Logitech, best known for its high-end gaming peripherals, is moving deeper into the lucrative game-streaming market with its purchase of popular toolkit Streamlabs. The acquisition was the result of an $89 million cash deal, with further stock incentives if Streamlabs meets growth goals.
Streaming games is a big business. Top content creators are paid millions to broadcast play sessions to audiences that also number in the millions, and working with influencers is now just part of the marketing plan for many game publishers. Naturally, plenty of companies are looking for ways to benefit from this lucrative market, and peripheral manufacturer Logitech has found its own way: simply buy one of the most-used streaming toolkits available.

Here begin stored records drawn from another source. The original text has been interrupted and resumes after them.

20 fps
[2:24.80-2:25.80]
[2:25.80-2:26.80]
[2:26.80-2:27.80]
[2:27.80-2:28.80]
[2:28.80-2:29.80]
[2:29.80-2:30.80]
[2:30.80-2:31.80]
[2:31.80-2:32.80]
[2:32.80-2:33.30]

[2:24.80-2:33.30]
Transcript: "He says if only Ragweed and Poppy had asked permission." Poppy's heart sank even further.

In a press release, Logitech announced that it has acquired Streamlabs in a deal that involved $89 million in case and an additional $29 million in stock bonuses for reaching key performance metrics. According to Ujesh Desai, VP of Logitech’s gaming-specific brand Logitech G, Streamlabs’ “industry-leading software is complementary to our existing gaming portfolio, and we believe we can do even greater things together.”
This is just the latest in a series of acquisitions Logitech has made over the last few years in an attempt to increase its reach throughout the gaming industry. Two years ago, it scooped up competitor Astro Gaming; last year, Logitech picked up Blue Microphones, a favorite of streamers and podcasters.

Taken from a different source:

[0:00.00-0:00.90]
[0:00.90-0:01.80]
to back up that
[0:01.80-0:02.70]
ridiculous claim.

While Logitech already produces a lot of products used by popular personalities, such as mics (via the Blue Microphone acquisition), mice, keyboards, headphones (via the ASTRO Gaming acquisition), and speakers, Streamlabs providers streamers with an actual platform that makes it easier for them to process payments from fans and personalize their streams. As Streamlabs co-founder Ali Moiz put it in a blog post, “While we help streamers broadcast, monetize, and look their best via software, Logitech’s gear enables them to look, perform, and sound amazing.”
Moiz promises that the acquisition won’t change anything for the company’s streamers: “We will continue to support multiple platforms, all hardware and software services that we support today (and more in the future). Our tools will remain free and open.”
The press release states that the merger “is not expected to materially impact Logitech’s Fiscal Year 2020 annual net sales or non-GAAP operating profitability,” so it may be some time before we see the full impact of this deal. That said, it’s a big get for Logitech, and a clear message that the company wants to be more than just a provider of peripherals — it’s serious about giving gamers a platform for streaming as well.